In its latest commentary, the ESRI also states the cost of bailing out Anglo Irish Bank and Irish Nationwide Building Society (INBS) is "manageable" for the economy, but it adds taxpayers should never have been faced with such a financial burden "due to the behaviour of the private sector".
The ESRI gives a "tentative estimate" that the Government will have to pour at least €73 billion into fixing the banking system, a figure that equates to 47 per cent of 2010's gross domestic product (GDP). This includes a €40 billion investment in the National Asset Management Agency (Nama).
However, it identifies a net cost to the State of €25 billion in relation to the bailout of Anglo Irish Bank and INBS. It does not expect the State to recover this sum.
"The potential for getting a return there is very limited," said Alan Barrett, one of the authors of the ESRI's report. This net cost of €25 billion equates to 15 per cent of GDP.
"This is manageable and is not going to threaten the solvency of the State," Prof Barrett said. "Even though the burden is manageable, it should never have arisen in the first place . . . If Anglo is of systemic importance, it should always have been regulated as such."
Speaking this morning, Mr Bruton said €15 billion could be saved by winding Anglo up. "The onus of proof is on those who believe we should bail out Anglo and keep going," Mr Bruton said. "We need to take a hard look at this and do proper due diligence on the options available here. I think everyone now recognises Anglo is of no importance to the economy going forward. It'll never lend a red cent to any business that has a prospect of growing and that's the problem."
Despite the burden on taxpayers as a result of the collapse of Anglo Irish Bank and INBS, Prof Barrett said it was important to remember the deficit was largely caused by the gap between tax revenues and Government spending.
By the end of 2010, nominal rates of income per head of population will have fallen below 2003 levels. Although some of the data is not yet available, it estimates that average earnings fell 2 per cent in 2009 and expects a fall of 3 per cent this year.

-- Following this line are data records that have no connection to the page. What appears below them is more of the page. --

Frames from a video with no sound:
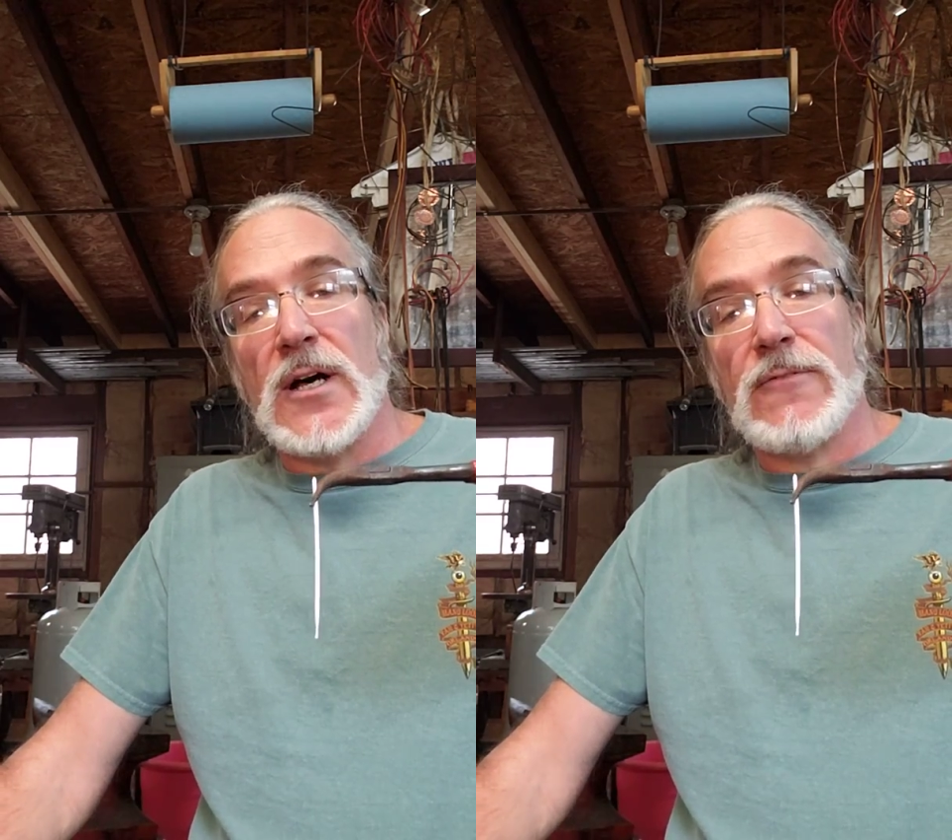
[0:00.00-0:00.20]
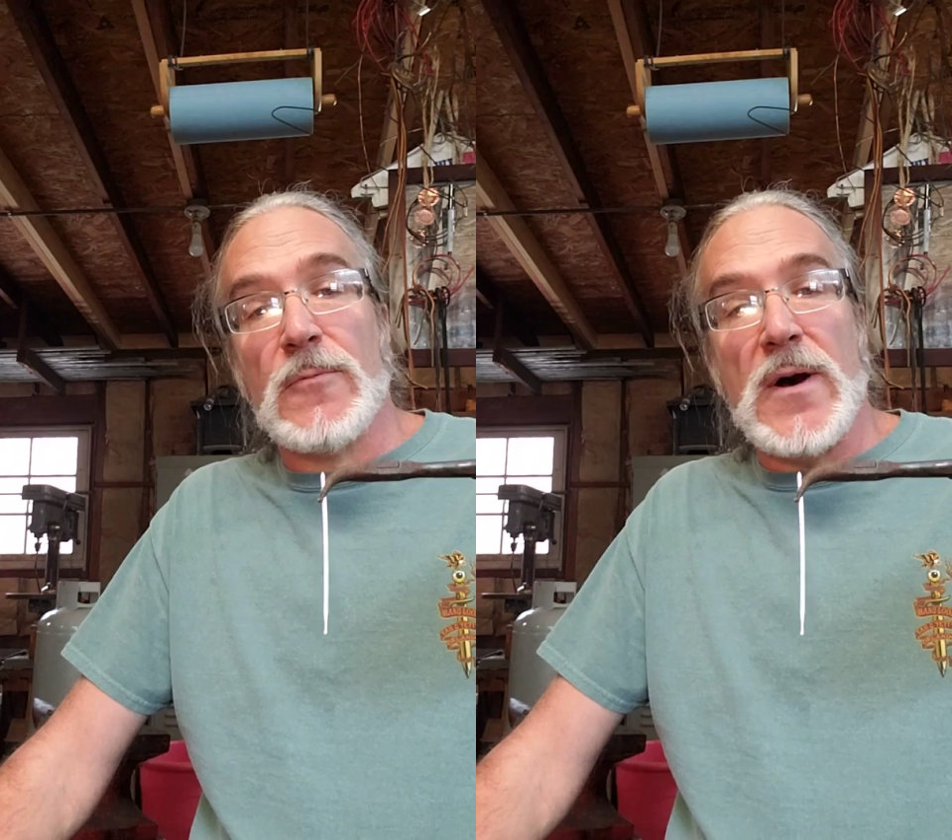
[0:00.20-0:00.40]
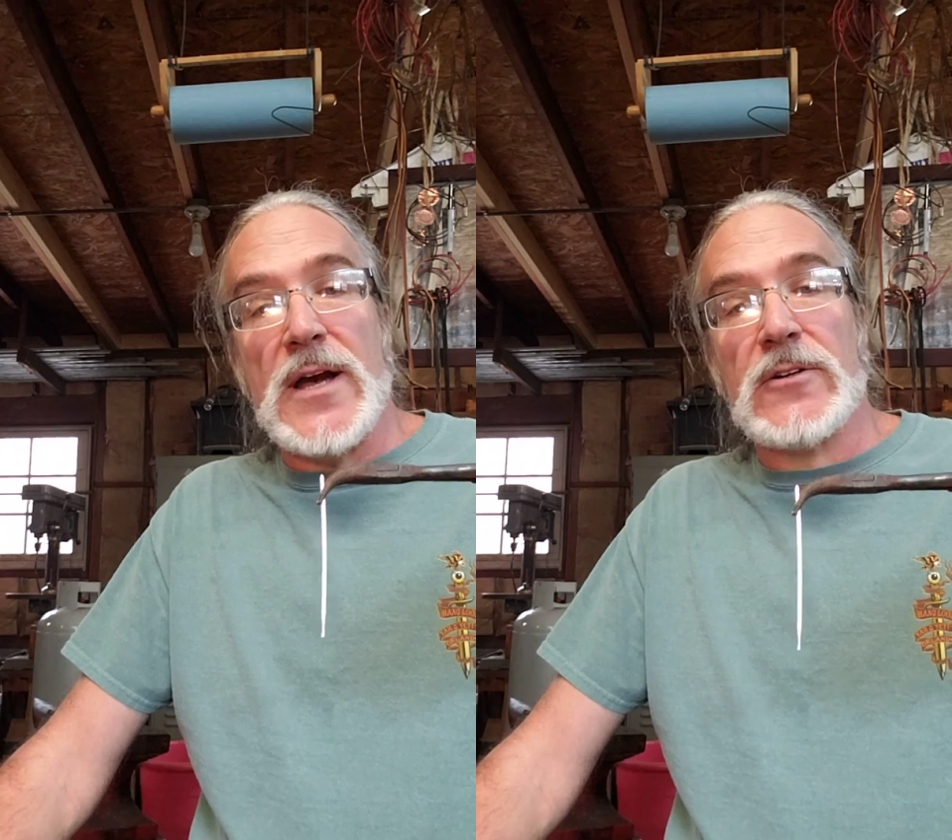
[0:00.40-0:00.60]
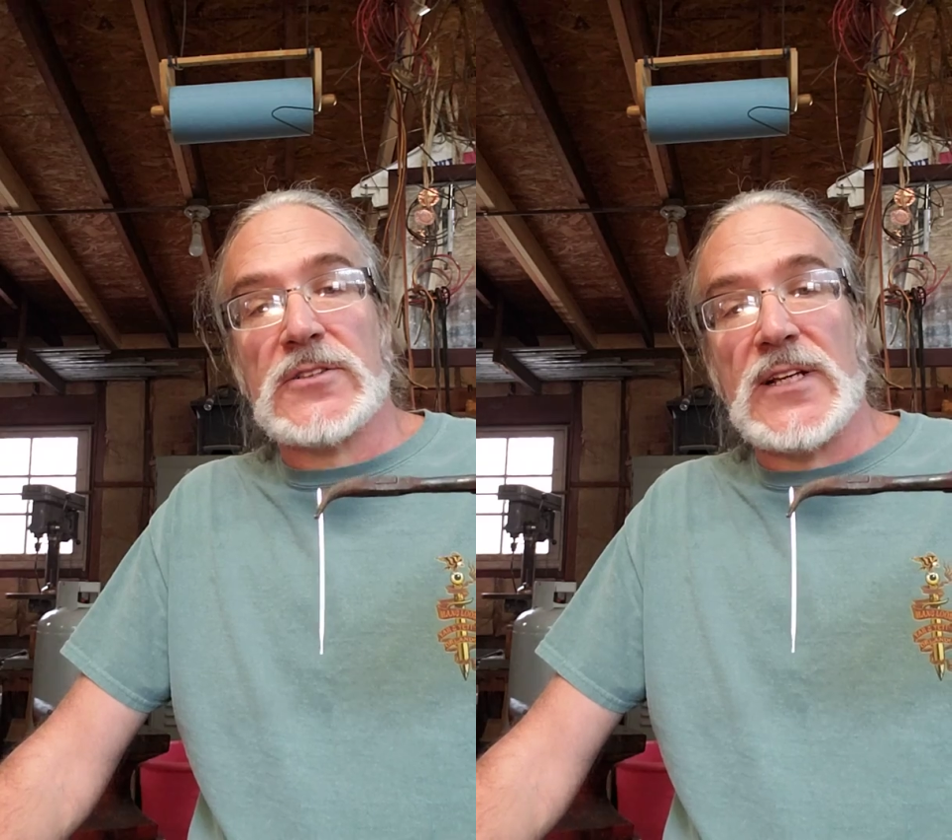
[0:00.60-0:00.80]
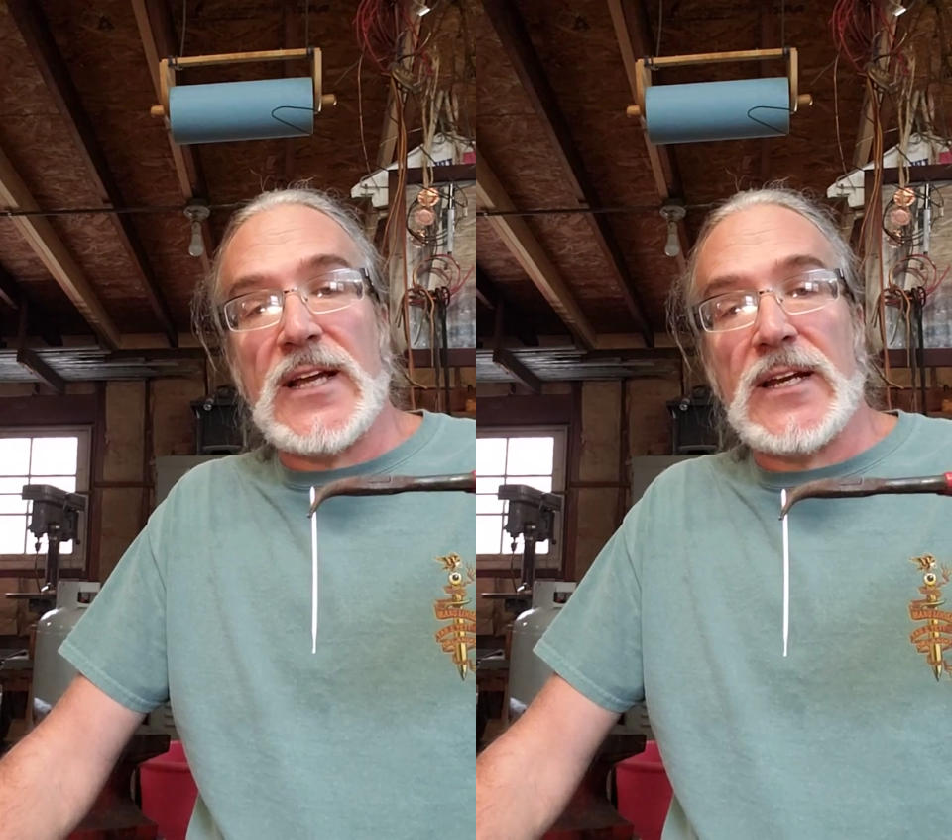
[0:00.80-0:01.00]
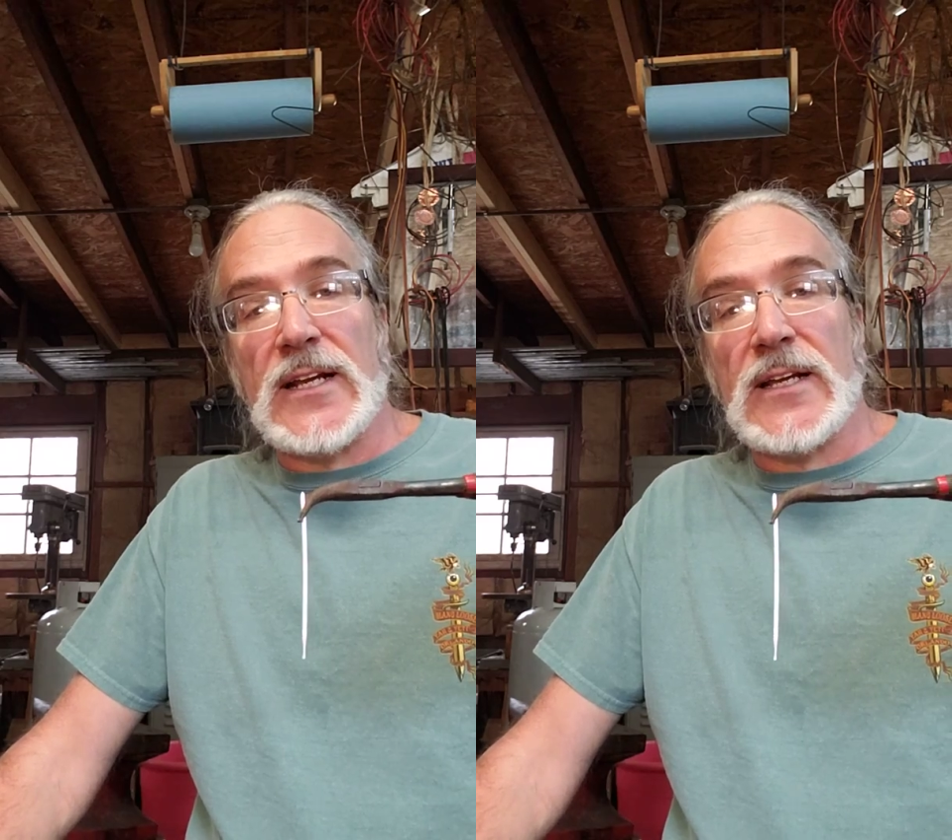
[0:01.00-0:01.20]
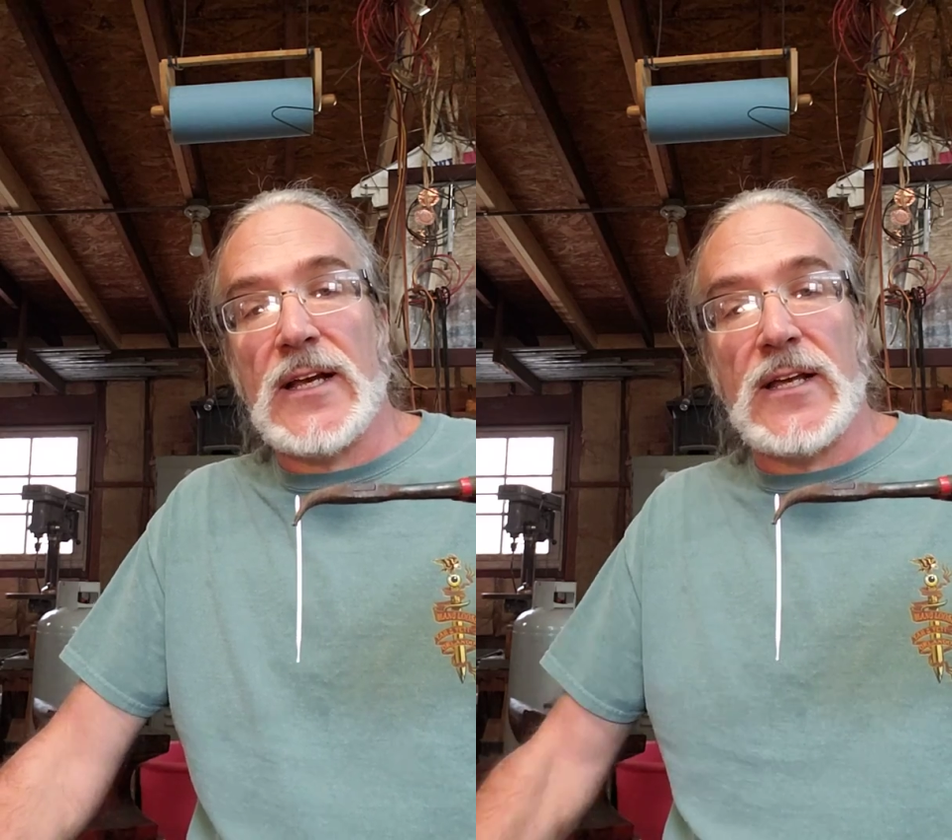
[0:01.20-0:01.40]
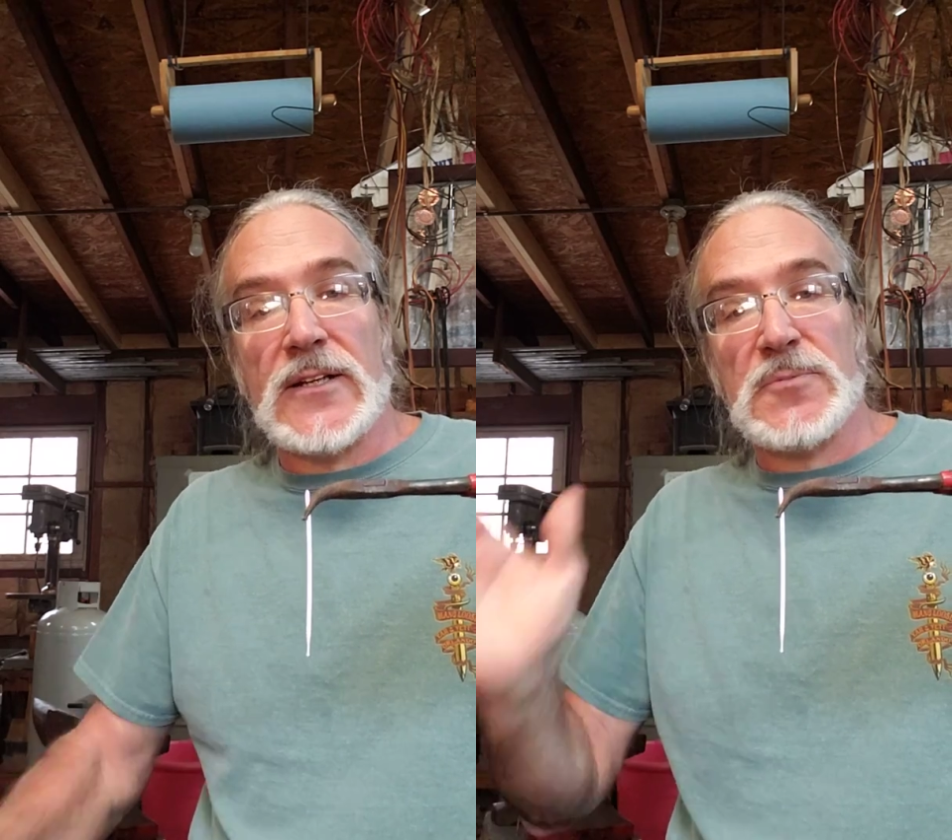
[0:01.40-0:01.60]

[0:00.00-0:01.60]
from my understanding and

There will be "another tough budget to come", as the Government seeks to bridge the deficit, said co-author Jean Goggin. Tax revenues "continue to disappoint" in 2010, she said. However, the pace of decline in returns from most tax categories has slowed, with the "notable exception" of income tax.
Despite these difficulties, the ESRI forecasts the economy will stabilise this year, with GDP falling by just 0.5 per cent and gross national product (GNP), which excludes profits made by multinationals based in Ireland, coming in flat.

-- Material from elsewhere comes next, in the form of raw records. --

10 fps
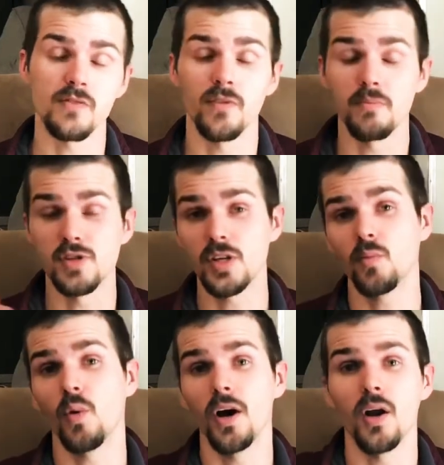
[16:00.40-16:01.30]
from Gen
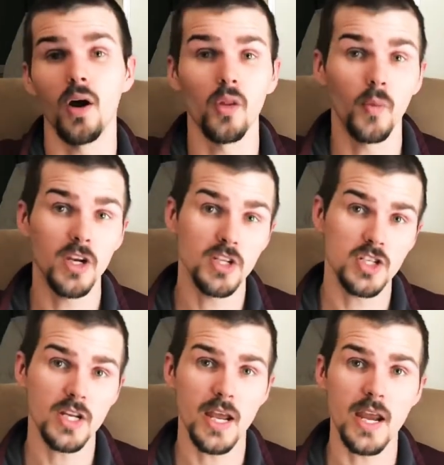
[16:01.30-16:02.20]
1 all the way to
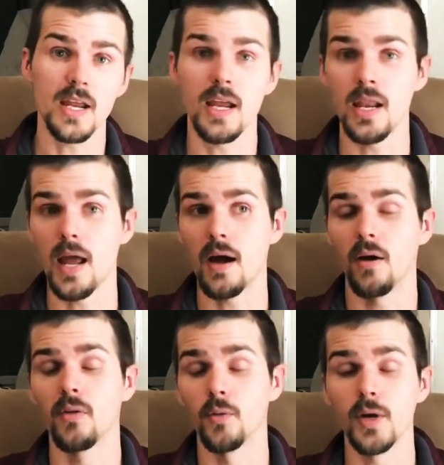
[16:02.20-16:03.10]
Gen 8 and all
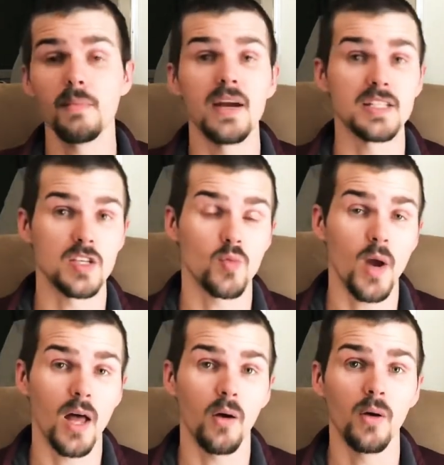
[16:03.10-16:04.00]
the remakes as
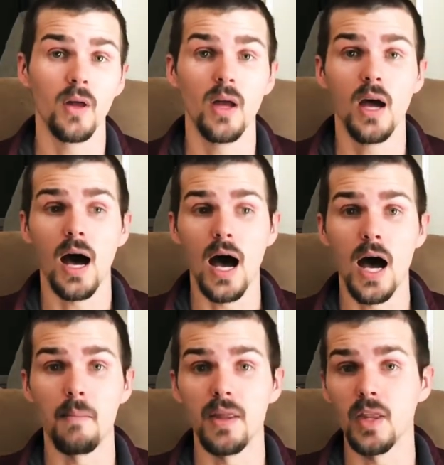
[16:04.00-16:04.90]
well,
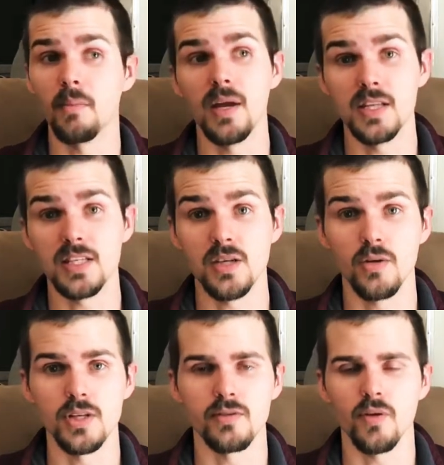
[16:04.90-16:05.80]
in the main
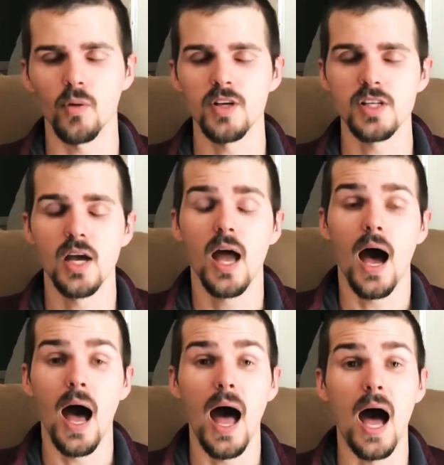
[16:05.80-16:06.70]
series, of course,
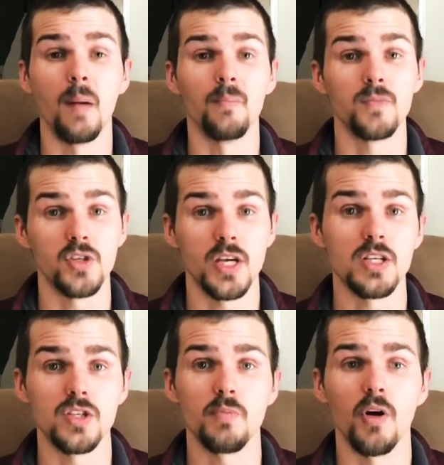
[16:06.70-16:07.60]
to get
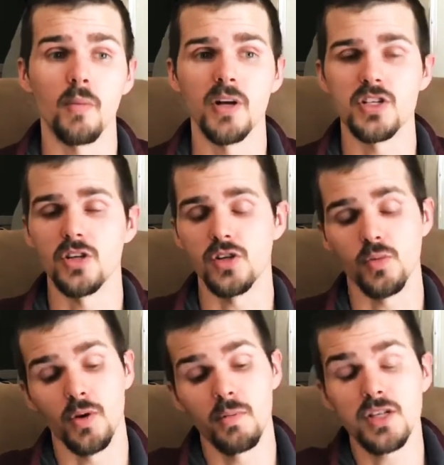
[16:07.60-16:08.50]
to Pokemon Shield. So we're
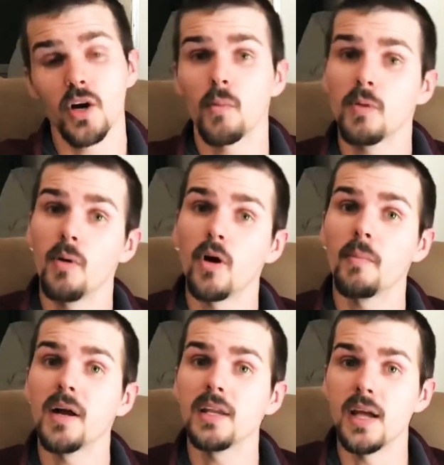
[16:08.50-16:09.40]
going to be starting with
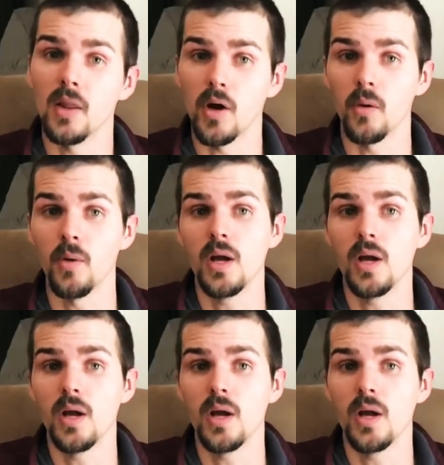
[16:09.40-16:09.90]
Pokemon Yellow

The prospect of widespread industrial action in the public sector posed a risk to Ireland's "reputational credit" in international lending markets and has the potential to increase Government borrowing costs, it said.
The ESRI's 2011 forecasts are based on the assumption that the Government will implement its planned budgetary savings of €3 billion.

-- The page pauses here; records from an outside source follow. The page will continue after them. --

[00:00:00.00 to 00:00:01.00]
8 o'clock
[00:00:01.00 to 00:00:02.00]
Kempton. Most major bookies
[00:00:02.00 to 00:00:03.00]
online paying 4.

Sinn Féin's economy spokesman Arthur Morgan today criticised Government policy. "The Government will not implement a €3.2 billion economic stimulus package to get Ireland back to work and to stop the over-reliance on emigration as a solution to unemployment, but they are willing to pour €80 billion of taxpayer's money into fixing the banking system," he said.
Meanwhile, Nama chief executive Brendan McDonagh and the chief executive of the National Treasury Management Agency, John Corrigan, are appearing before the Oireachtas Joint Committee on Finance and Public Service today.